A screen reader doesn't know your PDF is in French. It defaults to the user's system language and reads French text with English phonetics. The output is unusable.
The fix is one metadata field. Set the document language, save, done.
Why the language field matters
Accessibility tools — JAWS, NVDA, VoiceOver — read PDFs aloud. They pick voice and pronunciation rules from the document's language tag. Without it, they guess.
Search engines also use language metadata. A French PDF marked as English may rank for the wrong queries or not at all.
Set the language in metadata
Open the PDF in Flint's editor, find the metadata section, and set Language. Use an ISO 639-1 code — `en` for English, `fr` for French, `de` for German, `es` for Spanish.
For regional variants, use the full tag: `en-GB`, `en-US`, `fr-CA`. This matters for accessibility tools that voice different accents.
Tag individual sections if multilingual
If your document mixes languages — a French body with an English appendix — the document-level language sets the default and per-section tags override.
This is more involved and benefits from a proper accessibility tool. For most documents, setting the document-level language is enough.
FAQ
Will setting the language change how the PDF looks?
No.
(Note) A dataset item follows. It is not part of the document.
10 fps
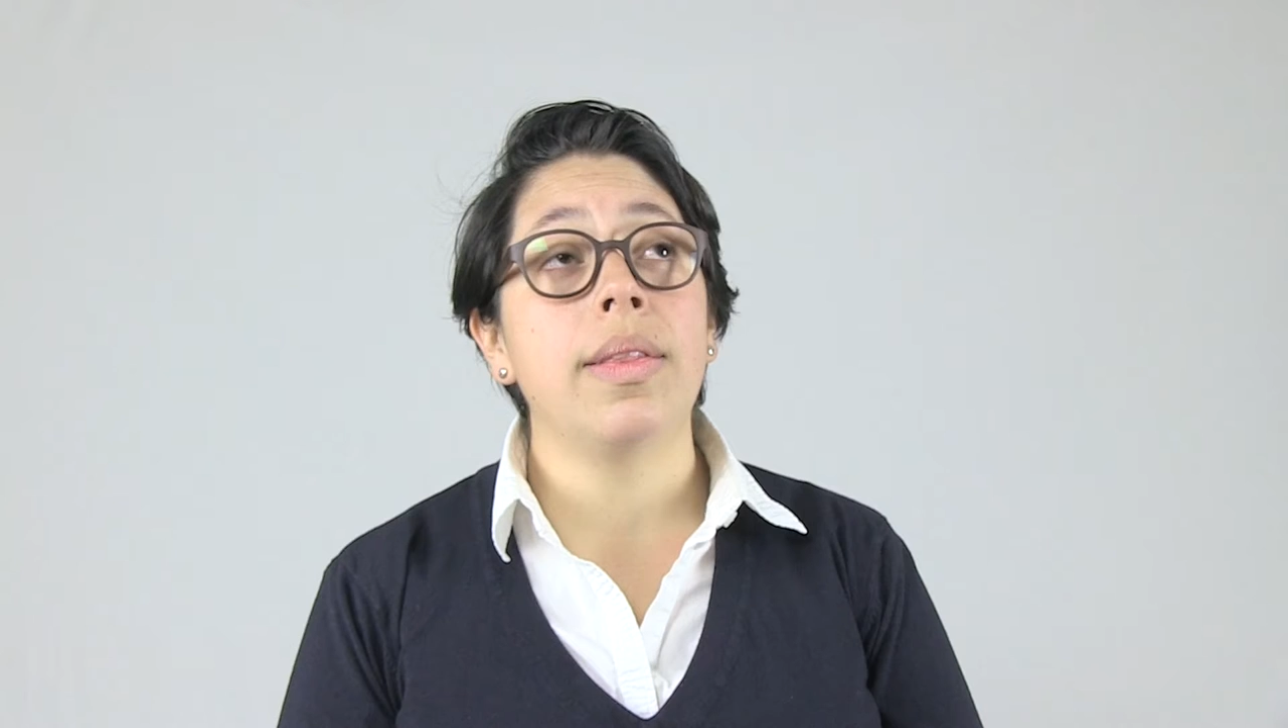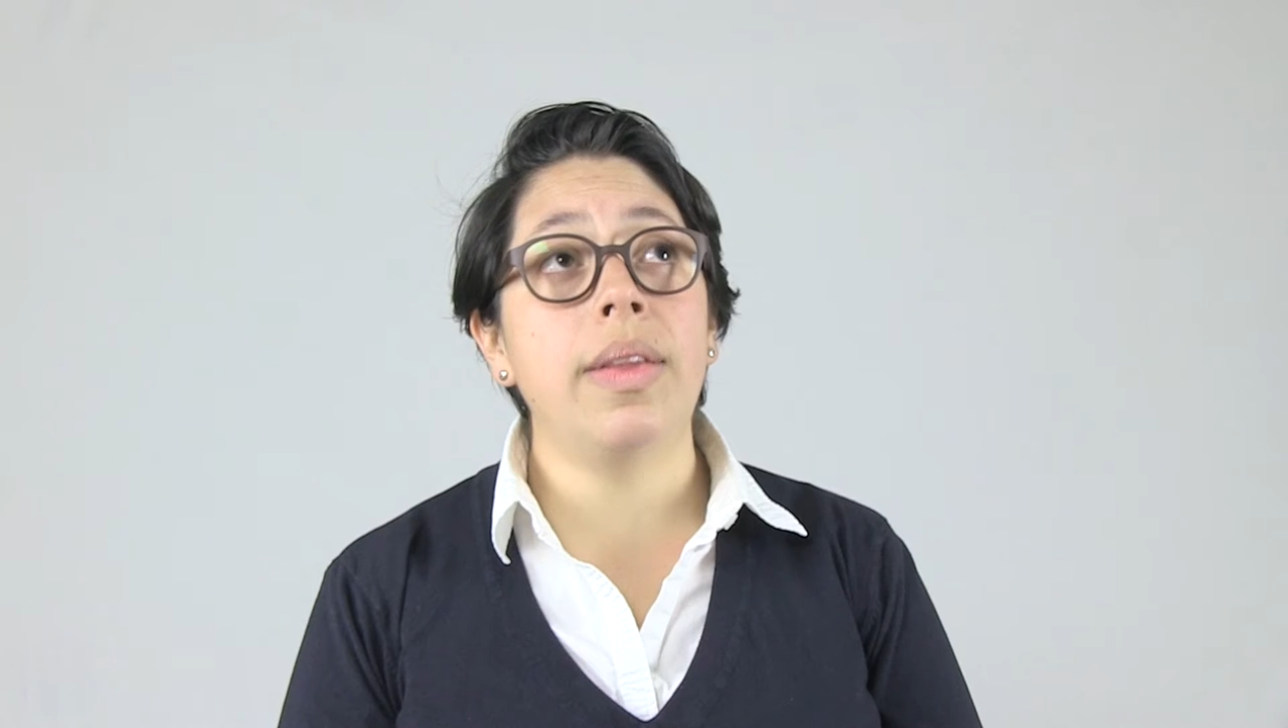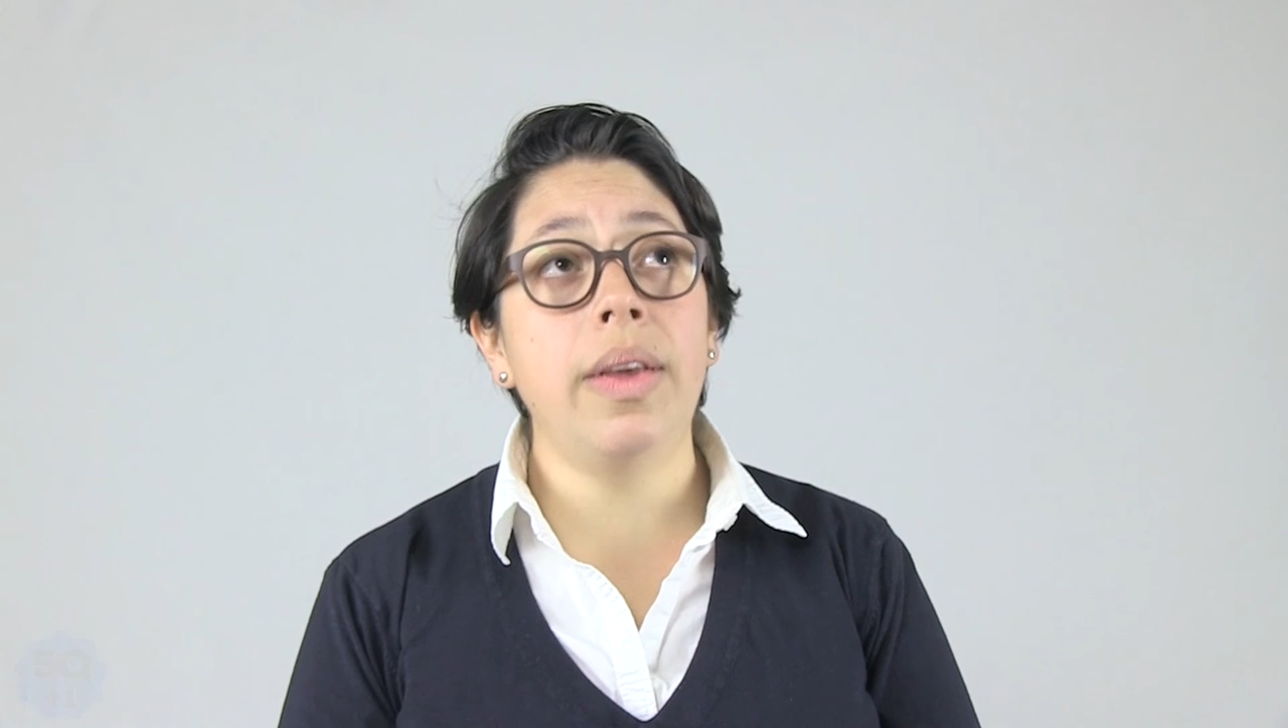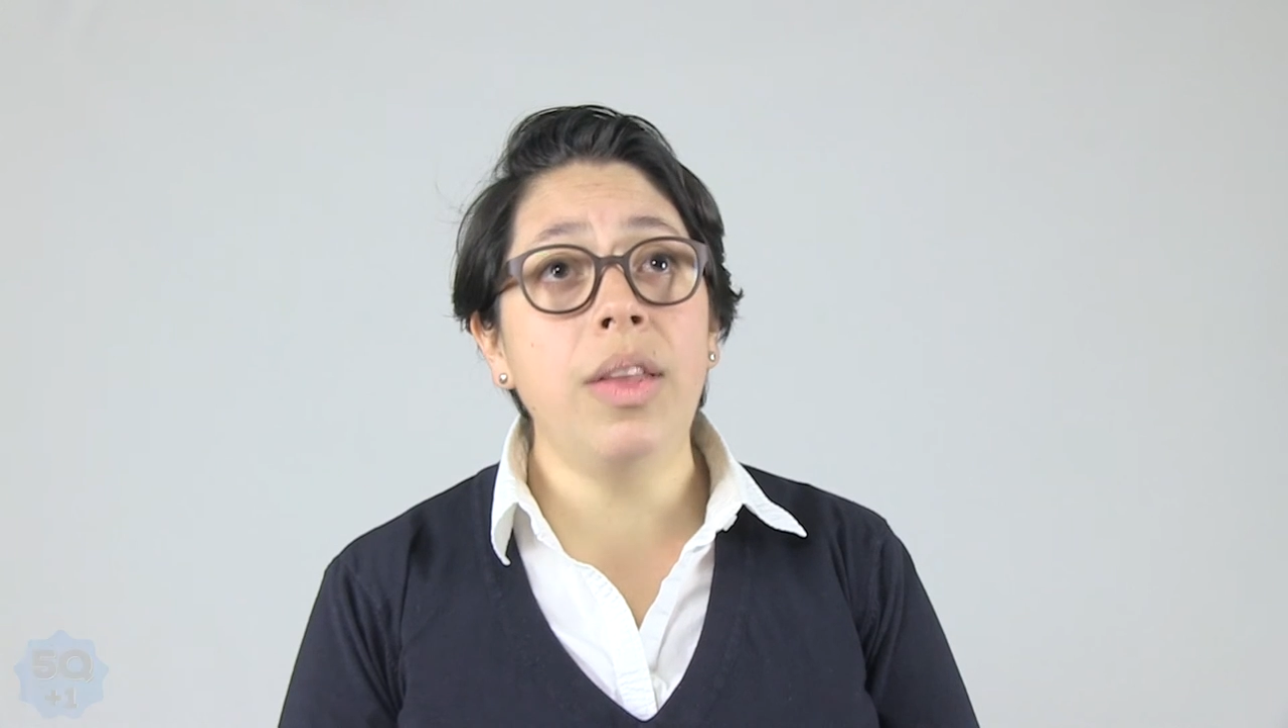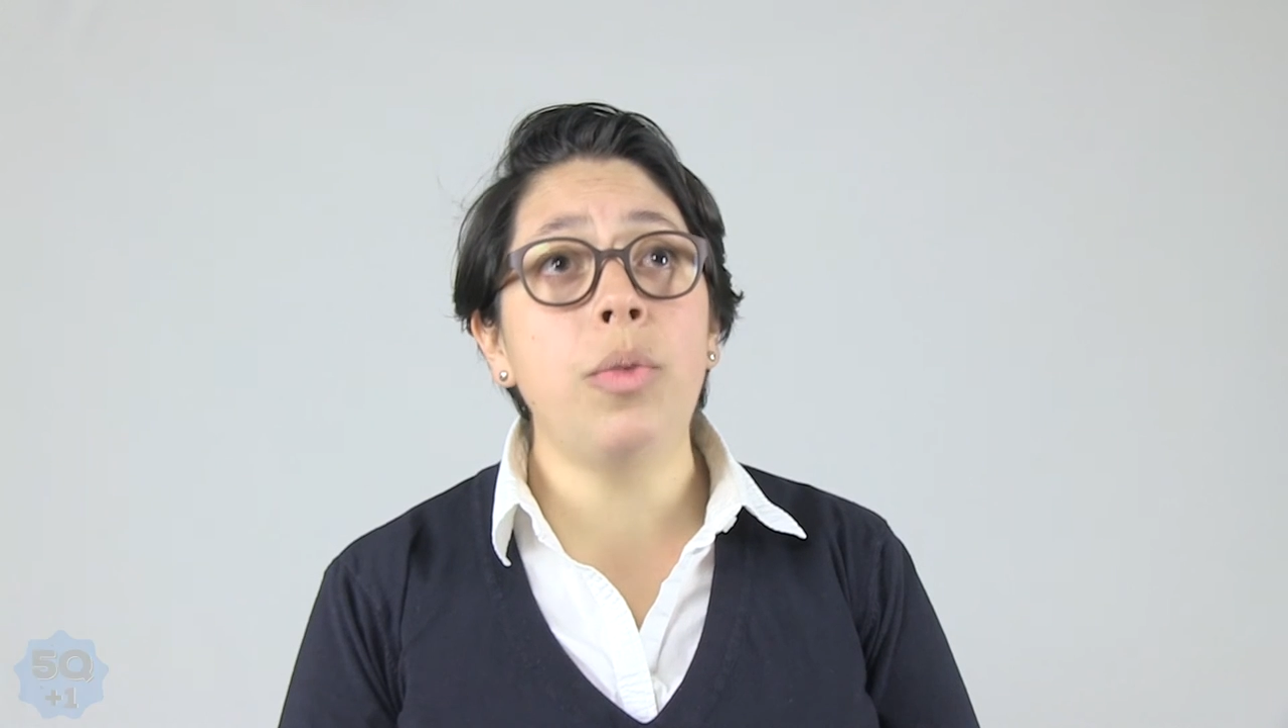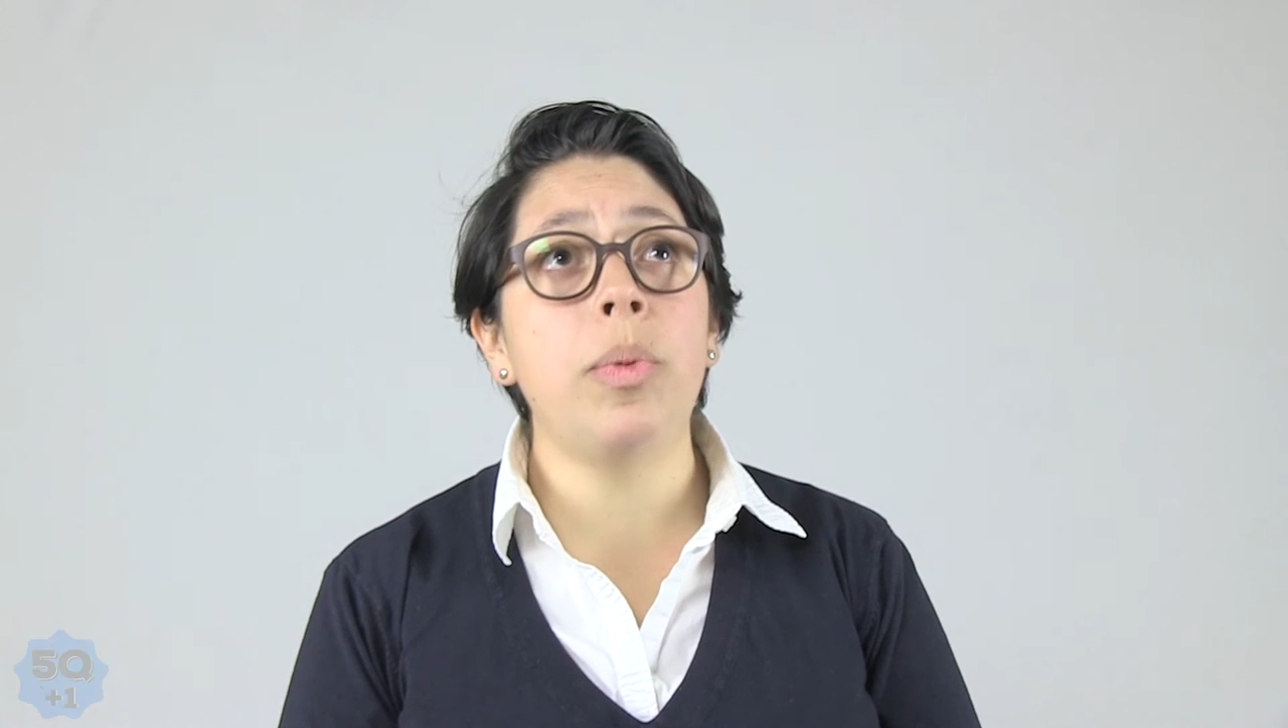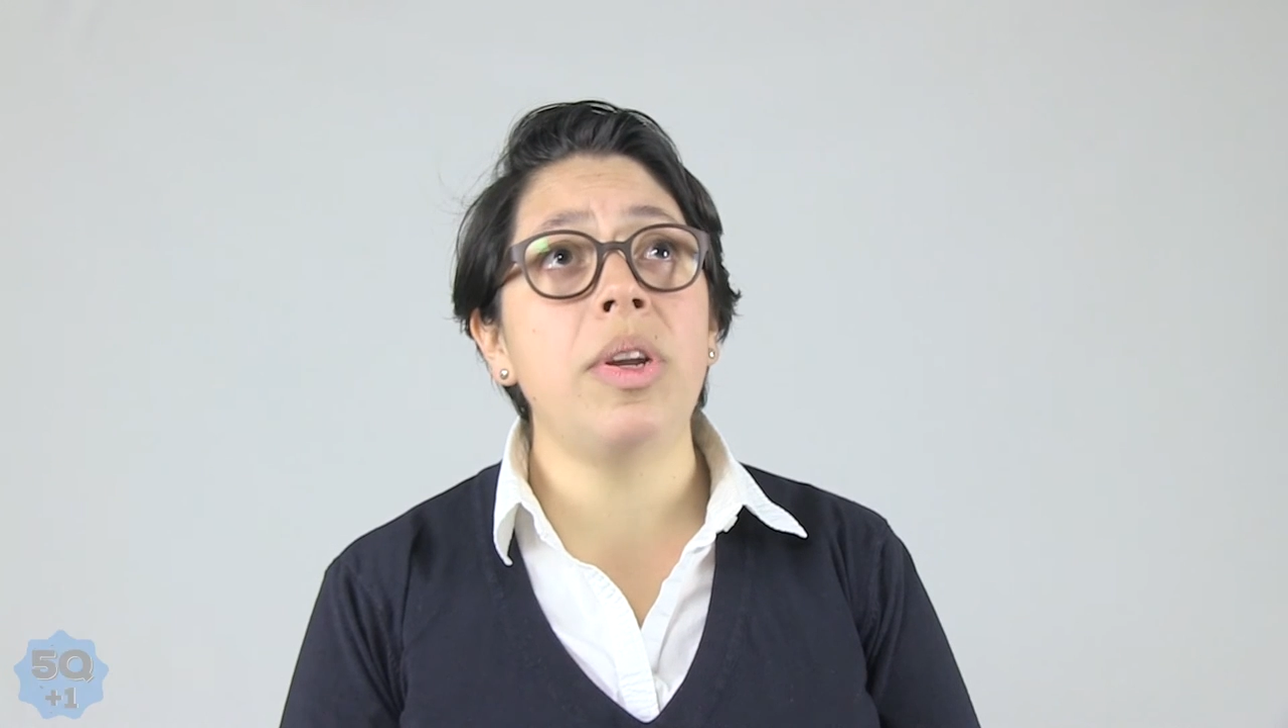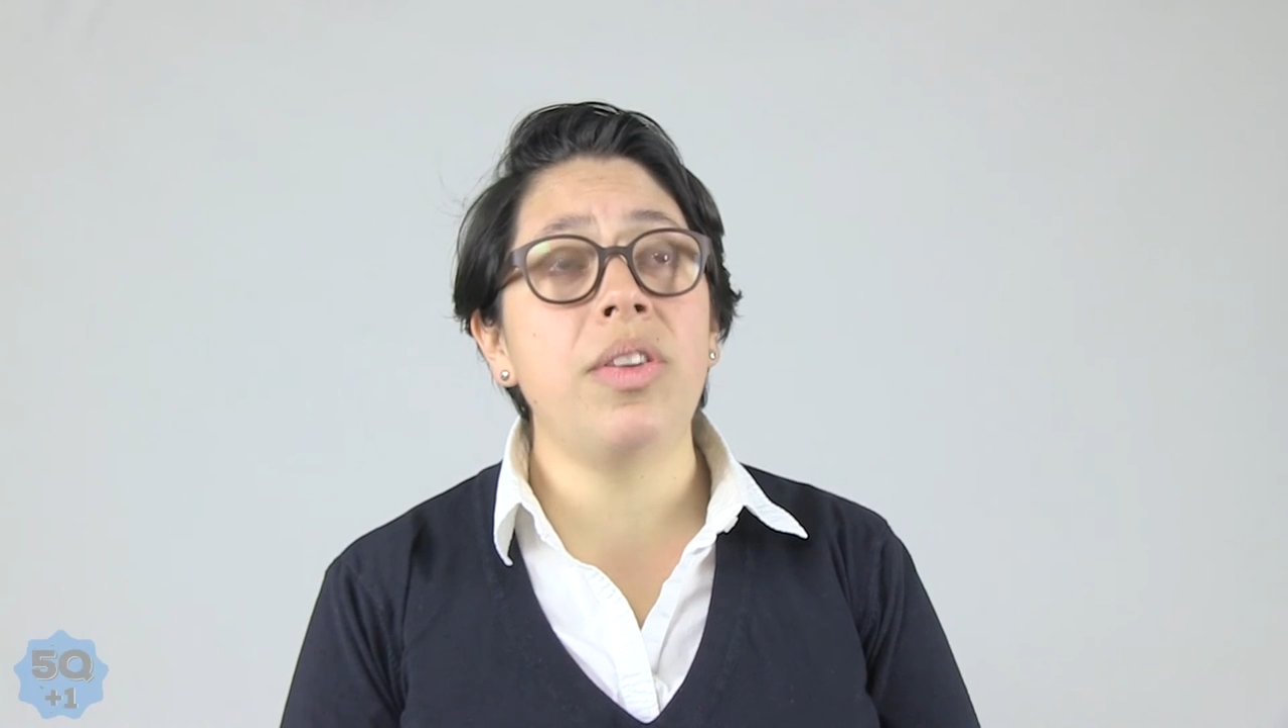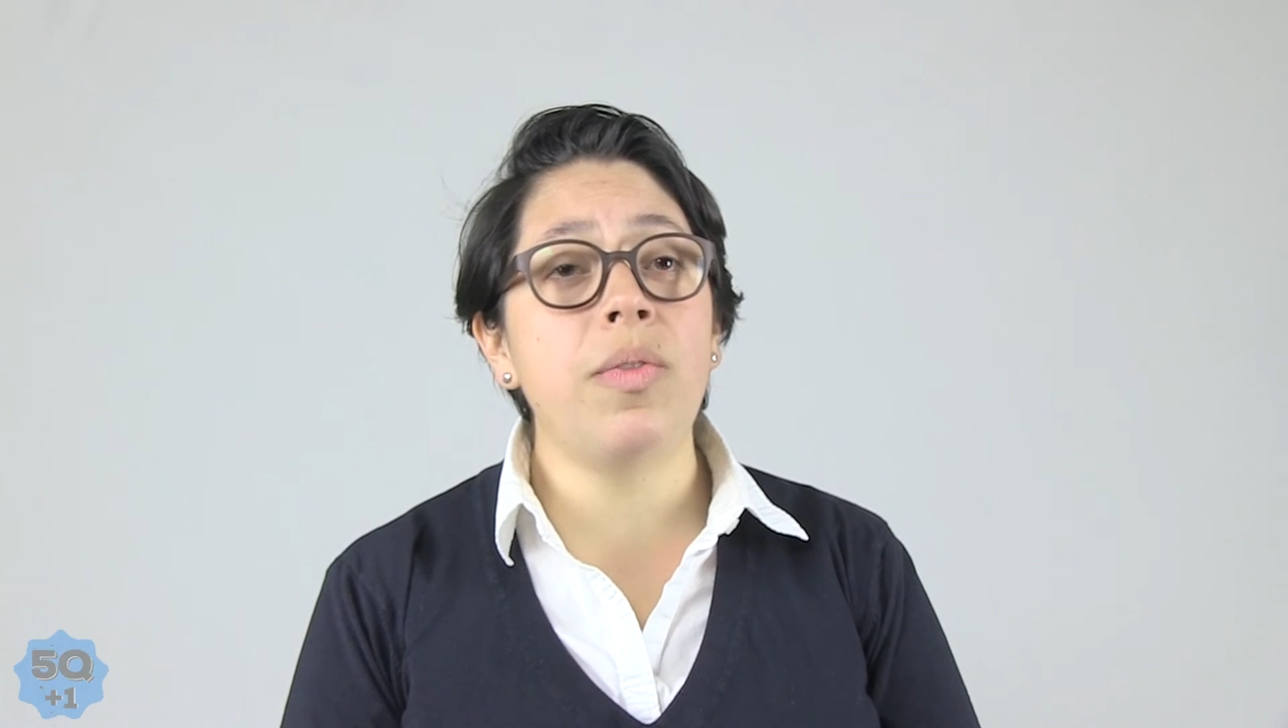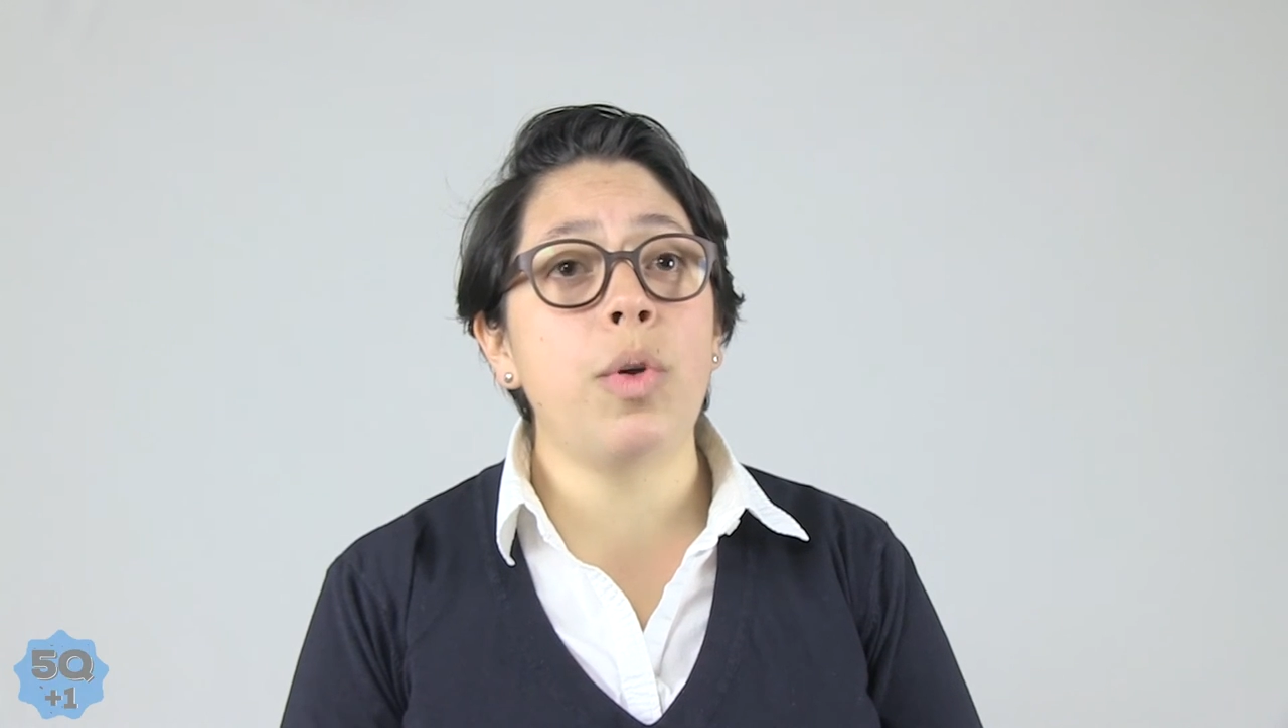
The inspiration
It's metadata only. Visual content is unchanged.
What if my PDF has no dominant language?
Pick the language of the body content. Tag separate sections individually if you need full accessibility compliance.
Does setting language help SEO?
For PDFs hosted on the web, yes. Search engines use the language tag to match queries to the right documents.
Can I set the language on an old PDF?
Yes — open it in the editor, set the language, save. The change applies immediately.
Language metadata is small but matters for accessibility and discoverability. Set it in Flint's editor once per document.